A palavra encontra-se no Salmo 138 e ali tem inicialmente
um significado distinto. Este Salmo é um canto de admiração pela onipotência e onipresença
de Deus, um canto de confiança naquele Deus que jamais nos deixa soltar das suas mãos.
E suas mãos são boas mãos. O orador imagina uma viagem através de todas as dimensões
do universo - que lhe acontecerá? «Se subir aos céus, lá Vos encontro, se descer aos
infernos, igualmente. Mesmo que me aposse das asas da aurora, e for morar nos confins
do mar, mesmo aí, a Vossa mão me conduz, e a vossa destra me segura. Se eu disser:
“ao menos as trevas me cobrirão...”, nem sequer as trevas serão bastante escuras para
Vós [...] tanto faz a luz como as trevas» (Sal 139[138], 8-12).
No dia de
Páscoa a Igreja nos diz: Jesus Cristo cumpriu para nós esta viagem através das dimensões
do universo. Na Carta aos Efésios lemos que Ele desceu nas regiões mais profundas
da terra e que Aquele que desceu é o mesmo que também subiu acima de todos os céus
para encher o universo (cf. 4,9-10). Deste modo a visão do Salmo tornou-se realidade.

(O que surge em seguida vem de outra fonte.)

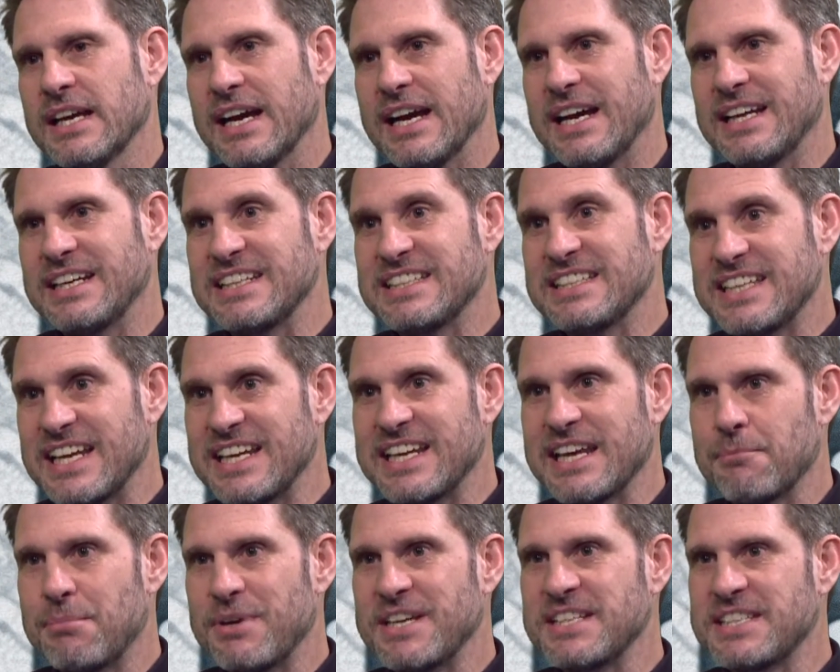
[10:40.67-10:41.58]
And he did
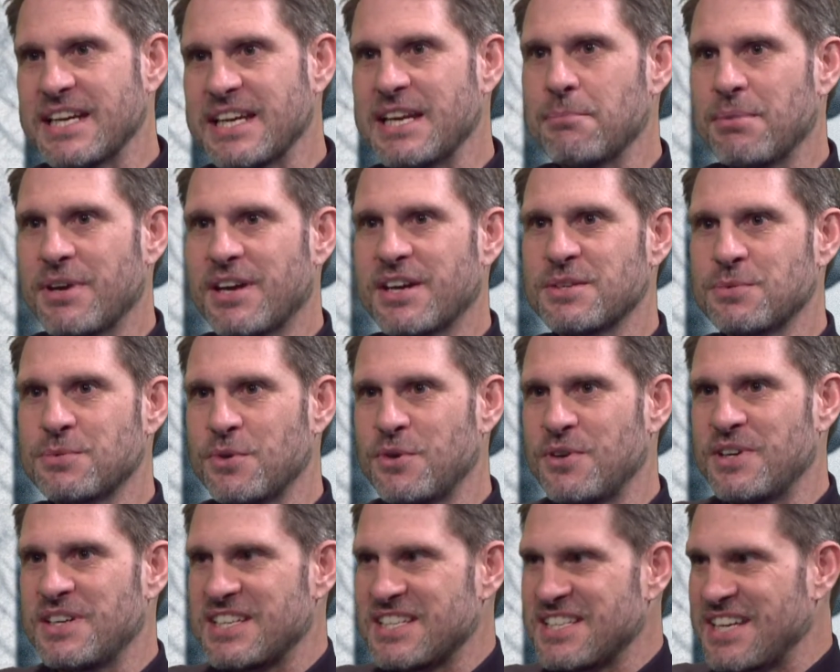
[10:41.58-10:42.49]
it, but he did it because we
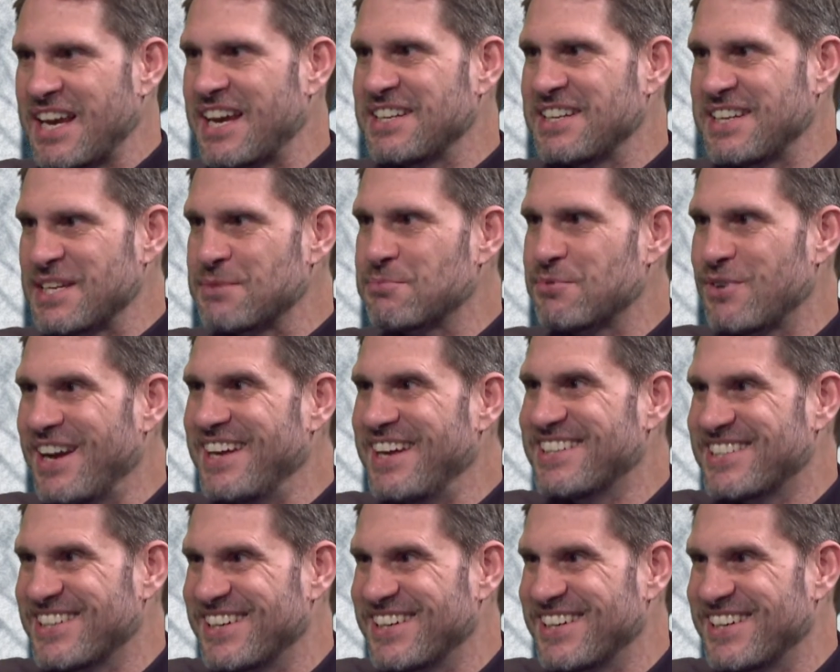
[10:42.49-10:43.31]
were in a state of desperation.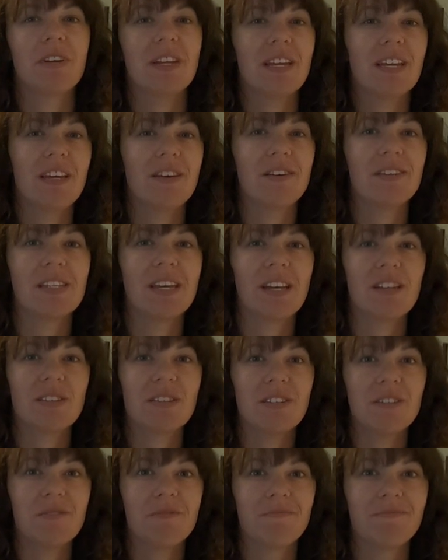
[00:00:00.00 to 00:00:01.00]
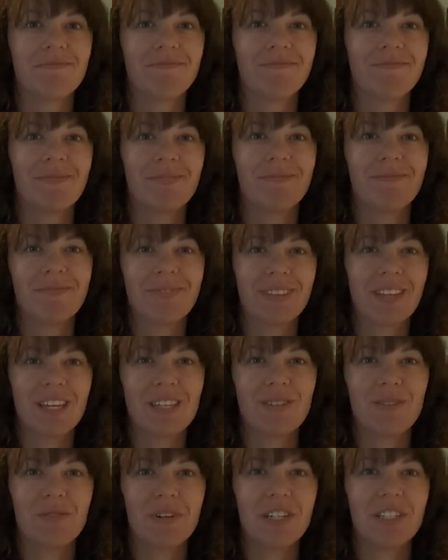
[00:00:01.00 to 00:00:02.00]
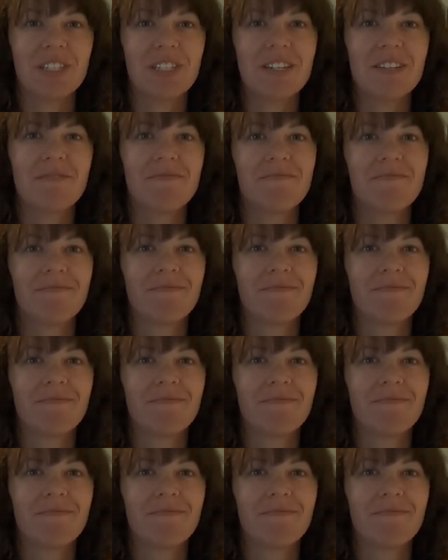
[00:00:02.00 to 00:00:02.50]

videos out soon. Thanks for watching.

Na escuridão impenetrável da morte Ele entrou como luz - a noite fez-se luminosa como
o dia, e a trevas tornaram-se luz. Por isso a Igreja justamente pode considerar a
palavra de agradecimento e de confiança como palavra do Ressuscitado dirigida ao Pai:
“Sim, viajei até as mais extremas profundezas da terra, no abismo da morte e trouxe
a luz; e agora estou ressuscitado e permaneço para sempre seguro das tuas mãos”. Mas
esta palavra do Ressuscitado ao Pai veio a ser também uma palavra que o Senhor dirige
a nós: “Ressuscitei e estou contigo para sempre”, diz a cada um de nós. Minha mão
de sustenta. Donde quer que possas cair, cairás em minhas mãos. Estou presente até
mesmo às portas da morte. Aonde ninguém pode mais acompanhar-te e onde nada podes
levar, ali eu te espero e transformo para ti as trevas em luz.
Esta palavra
do Salmo, lida como colóquio do Ressuscitado conosco, é ao mesmo tempo uma explicação
daquilo que acontece no Batismo. De fato, o Batismo é mais do que uma lavagem, ou
uma purificação. É mais do que a inserção numa comunidade. É um novo nascimento. Um
reinício da vida. A passagem da Carta aos Romanos, que acabamos de ouvir, diz com
palavras misteriosas que no Batismo fomos “enxertados” de forma semelhante com a morte
de Cristo. No Batismo nos doamos a Cristo - Ele nos assume em si, para que depois
não vivamos mais para nós mesmos, mas graças a Ele, com Ele e n’Ele; para que vivamos
com Ele e, assim, para os outros. No Batismo abandonamos a nós mesmos, depomos a nossa
vida em suas mãos, para poder dizer com S. Paulo: “Não sou quem vivo, é Cristo que
vive em mim”. Se nos damos deste modo, aceitando uma espécie de morte do nosso eu,
então isto significa também que o confim entre morte e vida faz-se permeável. Tanto
desde lado como além da morte estamos com Cristo e, por isso, daquele momento em diante,
a morte não é mais um verdadeiro confim. Paulo no-lo diz de forma clara na sua Carta
aos Filipenses: “Para mim o viver é Cristo. Mas se permaneço nesta vida, ainda posso
trazer fruto. Assim, vejo-me apertado entre estas duas coisas: ser libertado - ou
seja, justiçado - e ser com Cristo, seria bem melhor; mas permanecer nesta vida é
mais necessário para vós” (cf. 1,21ss). Deste ou do outro lado do confim da morte
ele está com Cristo - não existe mais uma verdadeira diferença. Sim, é certo: “Por
detrás e na frente tu me envolves. Estou sempre nas tuas mãos”. Aos Romanos Paulo
escreveu: “Nenhum de nós vive para si mesmo, e nenhum de nós morre para si mesmo [...]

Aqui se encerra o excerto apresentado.